Problem: Print the whole listing below exactly as given, pictures excluded.

Data for review:
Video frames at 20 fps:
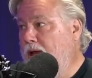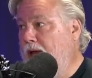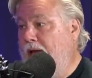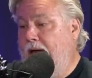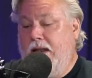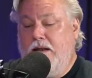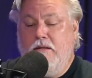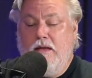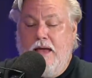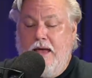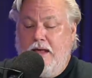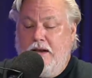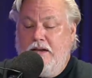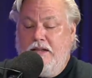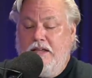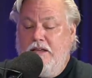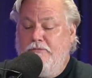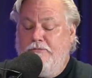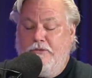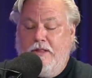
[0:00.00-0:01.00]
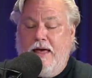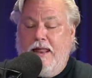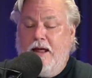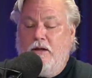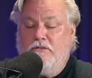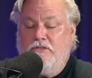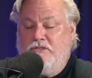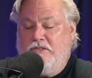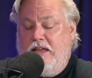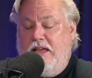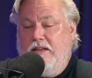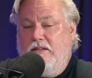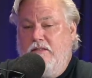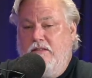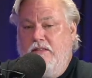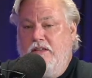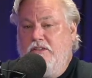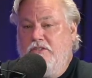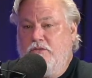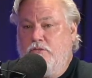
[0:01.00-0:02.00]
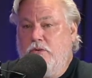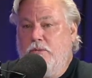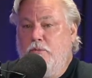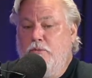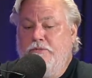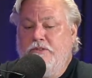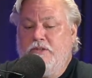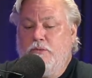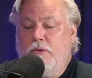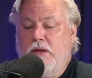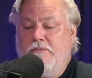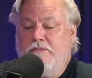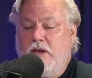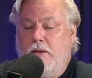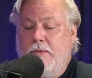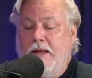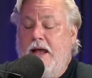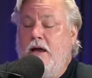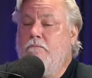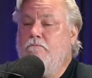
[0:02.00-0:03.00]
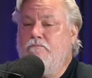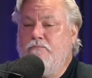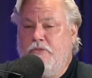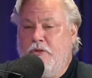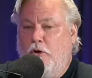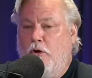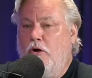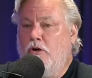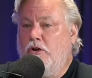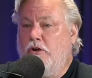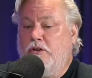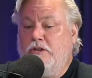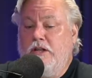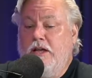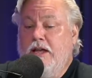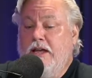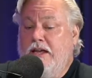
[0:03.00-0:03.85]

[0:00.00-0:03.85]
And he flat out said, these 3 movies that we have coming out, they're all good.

Result of this task:
Video frames at 20 fps:
[0:00.00-0:01.00]
[0:01.00-0:02.00]
[0:02.00-0:03.00]
[0:03.00-0:03.85]

[0:00.00-0:03.85]
And he flat out said, these 3 movies that we have coming out, they're all good.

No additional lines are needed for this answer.